__ACTIVITY__: The records are to be repeated in full, with the images removed.

Stored data entries
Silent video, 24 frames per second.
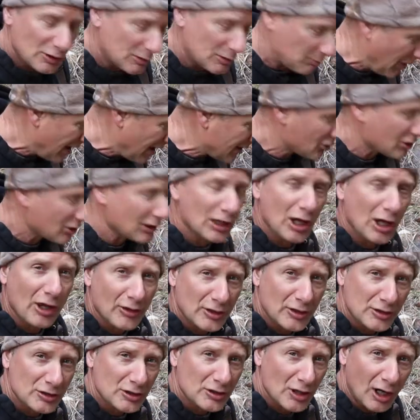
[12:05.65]
especially on
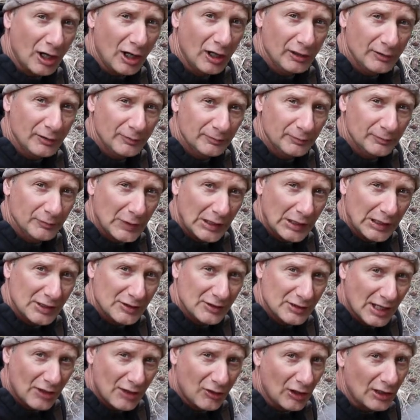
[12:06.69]
the saw,
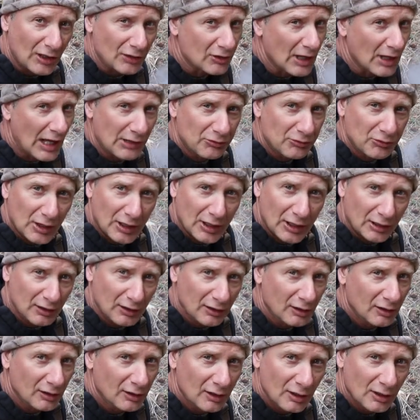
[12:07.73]
because I think that thing,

__EXERCISE RESULT__:
Silent video, 24 frames per second.
[12:05.65]
especially on
[12:06.69]
the saw,
[12:07.73]
because I think that thing,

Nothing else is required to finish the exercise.